White House offers timeline on deadly raid in Yemen

The White House on Thursday defended the anti-terror raid ordered by President Trump that left one Navy SEAL dead and resulted in several civilian casualties.

It also offered a new timeline of events for how the raid, first planned by the Obama administration but triggered by Trump, came about.

“This was a very, very well thought out and executed effort,” said White House press secretary Sean Spicer, who repeatedly noted that planning for the raid began under the Obama administration.

The deadly raid has become a flashpoint of controversy.

{mosads}It is the first counterterrorism offensive ordered by Trump, and it killed more than a dozen al Qaeda operatives.

But there have been reports that as many as two dozen civilians, some of them children, were also killed.

Navy SEAL William “Ryan” Owens died in the operation, and four other service members were injured.

On Thursday, Reuters reported that U.S. military officials have alleged that the operation was approved without sufficient intelligence, ground support or adequate backup operations.

Spicer strongly refuted those claims and detailed the timeline leading up to the raid for reporters.

A day before the 2016 U.S. presidential election, while President Obama was still in office, U.S. Central Command presented the planned strike to the Department of Defense, Spicer said.

The Defense Department approved the plan on Dec. 19, sending it to Obama’s National Security Council for review. On Jan. 6, there was an inter-agency deputies meeting, Spicer said, where officials gave the plan the green light and recommended it take place on the next moonless night, at which point Trump would be president.

On Jan. 24, after Trump had been sworn into office, new Defense Secretary James Mattis reviewed the strike memo and sent it back to the president with his approval.

Trump held several meetings over the next few days with Mattis, national security adviser Michael Flynn, Chairman of the Joint Chiefs of Staff Joseph Dunford, senior adviser Jared Kushner, chief strategist Steve Bannon, NSC chief of staff Keith Kellogg and CIA Director Mike Pompeo, Spicer said.

The president signed the memo ordering the strike on Jan. 26.

“Not only was it a very thought out process by this administration, it had started back on Nov. 7 with what was — or clearly well before that  — but moved forward by Centcom on Nov. 7,” Spicer said.

The press secretary said Trump was in his residence at the White House as the raid took place.

“He was kept in touch with his national security staff and Gen.
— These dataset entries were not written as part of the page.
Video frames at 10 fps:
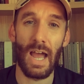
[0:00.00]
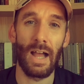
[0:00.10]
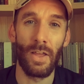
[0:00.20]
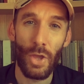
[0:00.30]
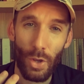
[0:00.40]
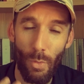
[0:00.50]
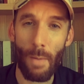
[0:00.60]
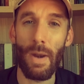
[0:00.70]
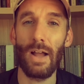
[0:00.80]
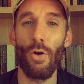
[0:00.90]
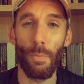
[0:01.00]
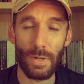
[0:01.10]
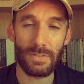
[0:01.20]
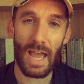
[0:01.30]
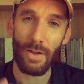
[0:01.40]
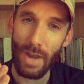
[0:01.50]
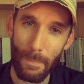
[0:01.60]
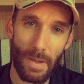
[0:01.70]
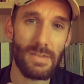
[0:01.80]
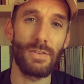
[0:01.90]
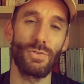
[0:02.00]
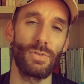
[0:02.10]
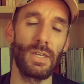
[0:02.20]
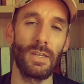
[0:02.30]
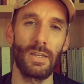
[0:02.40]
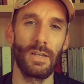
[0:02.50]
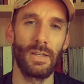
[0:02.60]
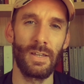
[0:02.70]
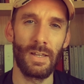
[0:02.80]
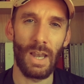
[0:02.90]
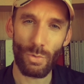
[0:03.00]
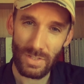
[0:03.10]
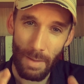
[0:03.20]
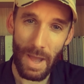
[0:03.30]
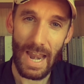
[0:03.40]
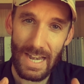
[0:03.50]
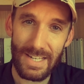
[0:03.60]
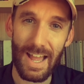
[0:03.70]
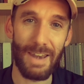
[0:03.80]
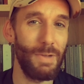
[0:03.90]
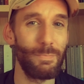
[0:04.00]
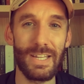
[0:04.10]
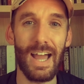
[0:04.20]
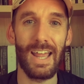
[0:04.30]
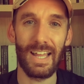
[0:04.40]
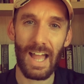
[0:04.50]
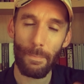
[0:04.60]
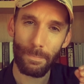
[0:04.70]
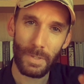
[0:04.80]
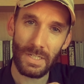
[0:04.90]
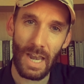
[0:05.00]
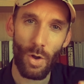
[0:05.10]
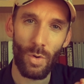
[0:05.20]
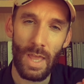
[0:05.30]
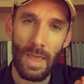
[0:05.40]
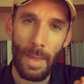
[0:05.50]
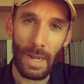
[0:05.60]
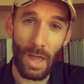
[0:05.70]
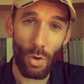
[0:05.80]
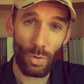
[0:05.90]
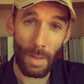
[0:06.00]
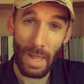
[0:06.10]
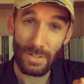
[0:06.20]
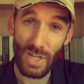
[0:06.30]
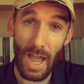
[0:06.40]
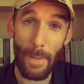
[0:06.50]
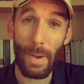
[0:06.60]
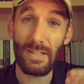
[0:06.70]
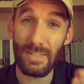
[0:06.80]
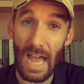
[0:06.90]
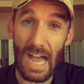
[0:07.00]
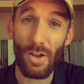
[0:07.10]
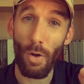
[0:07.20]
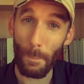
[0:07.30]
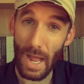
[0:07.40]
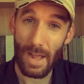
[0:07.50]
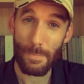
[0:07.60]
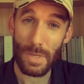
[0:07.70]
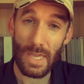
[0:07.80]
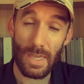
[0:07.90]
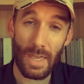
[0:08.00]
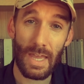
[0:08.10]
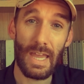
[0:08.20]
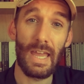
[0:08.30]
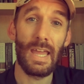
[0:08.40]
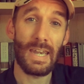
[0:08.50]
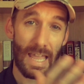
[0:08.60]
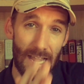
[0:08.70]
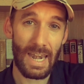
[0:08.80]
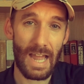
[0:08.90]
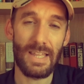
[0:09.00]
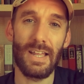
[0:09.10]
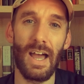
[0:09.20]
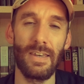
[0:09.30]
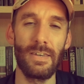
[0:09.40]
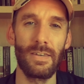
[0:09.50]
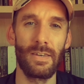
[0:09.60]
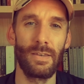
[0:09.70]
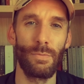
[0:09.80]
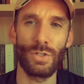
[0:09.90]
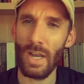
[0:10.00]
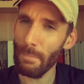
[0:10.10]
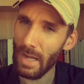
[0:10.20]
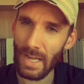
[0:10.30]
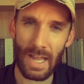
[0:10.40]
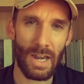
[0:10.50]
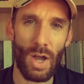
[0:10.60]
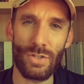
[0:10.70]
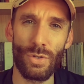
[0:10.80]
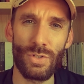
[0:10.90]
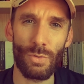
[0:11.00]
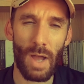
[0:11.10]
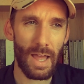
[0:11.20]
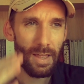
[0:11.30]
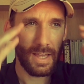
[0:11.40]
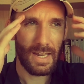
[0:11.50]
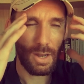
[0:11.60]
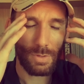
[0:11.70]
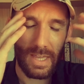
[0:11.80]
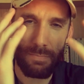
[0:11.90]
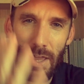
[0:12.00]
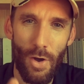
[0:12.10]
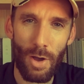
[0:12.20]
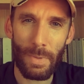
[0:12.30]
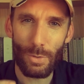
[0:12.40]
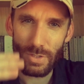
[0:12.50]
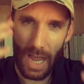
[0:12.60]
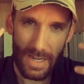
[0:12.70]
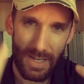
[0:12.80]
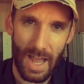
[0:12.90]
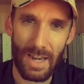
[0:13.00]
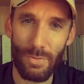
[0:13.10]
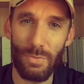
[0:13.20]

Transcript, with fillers: จากความรักของพระเจ้าในพระเยซูคริสต์ เราสามารถอธิษฐานแบบนี้ได้นะครับ คือเราเรากำลังใช้ภาษาของพระคัมภีร์ในการอธิษฐาน เพราะฉะนั้นบางครั้งเราอาจจะรู้สึกว่าเราคิดไม่ออกไม่รู้จะอธิษฐาน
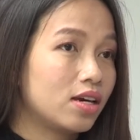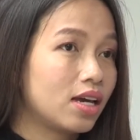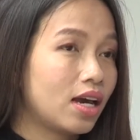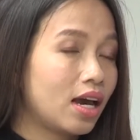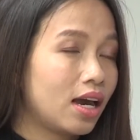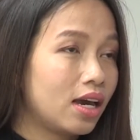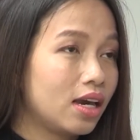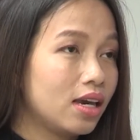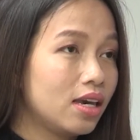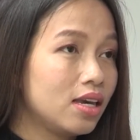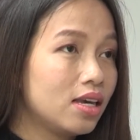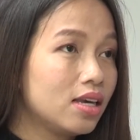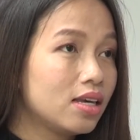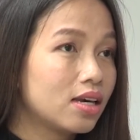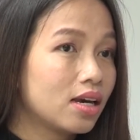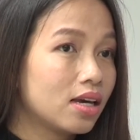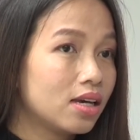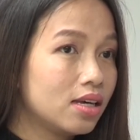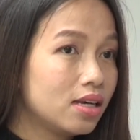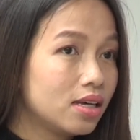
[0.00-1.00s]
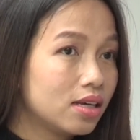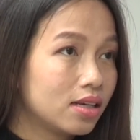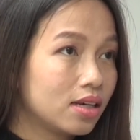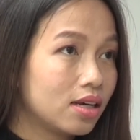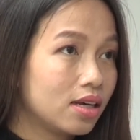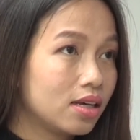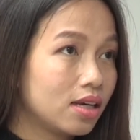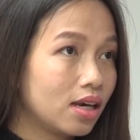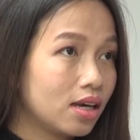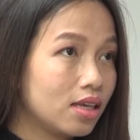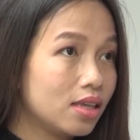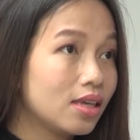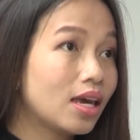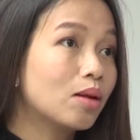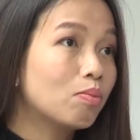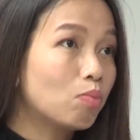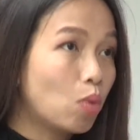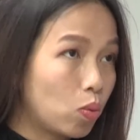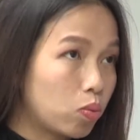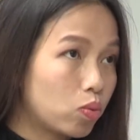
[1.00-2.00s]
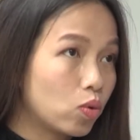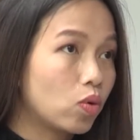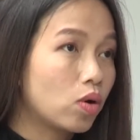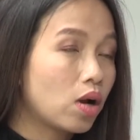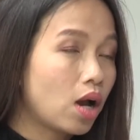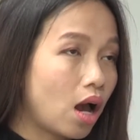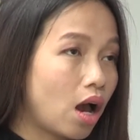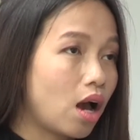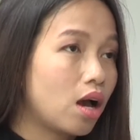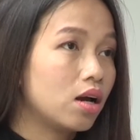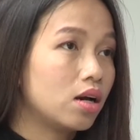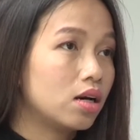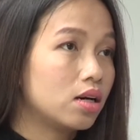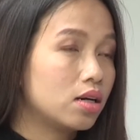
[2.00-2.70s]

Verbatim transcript: cái cái cái cái danh mục của họ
Mattis and others kept him updated on both the raid and the death of chief Owens and the four other individuals who were injured,” Spicer said. “He was kept apprised of the situation throughout the evening.”

Spicer insisted that the raid was “a successful operation by all standards.”

Still, he acknowledged that is “hard to ever call something a complete success when you have loss of life or people injured.”

The White House’s defense comes amid reports from The New York Times, Washington Post and Reuters that paint a chaotic scene of U.S. troops being sent into a heavily guarded compound where the al Qaeda fighters may have been tipped off to their plans.

In addition, Centcom has “concluded regrettably that civilian non-combatants were likely killed.”

Centcom also said the raid “will likely provide insight into the planning of future terror plots.”